Stored data entries:
════════════════════

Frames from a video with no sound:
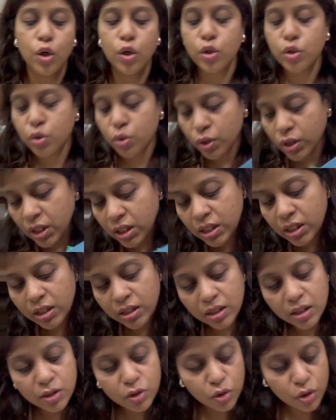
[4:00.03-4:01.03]
So this
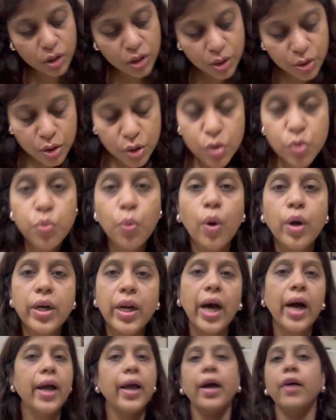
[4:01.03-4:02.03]
is it. So this is what
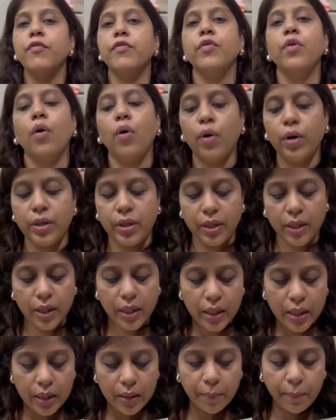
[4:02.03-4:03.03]
I have got
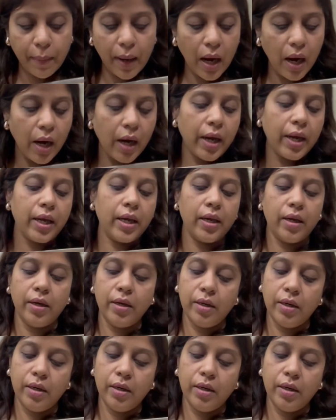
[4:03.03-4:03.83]
in my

════════════════════

Working from the records above, reproduce exactly the lines from the one with "[4:00.03-4:01.03]" through the last line, without the pictures.

[4:00.03-4:01.03]
So this
[4:01.03-4:02.03]
is it. So this is what
[4:02.03-4:03.03]
I have got
[4:03.03-4:03.83]
in my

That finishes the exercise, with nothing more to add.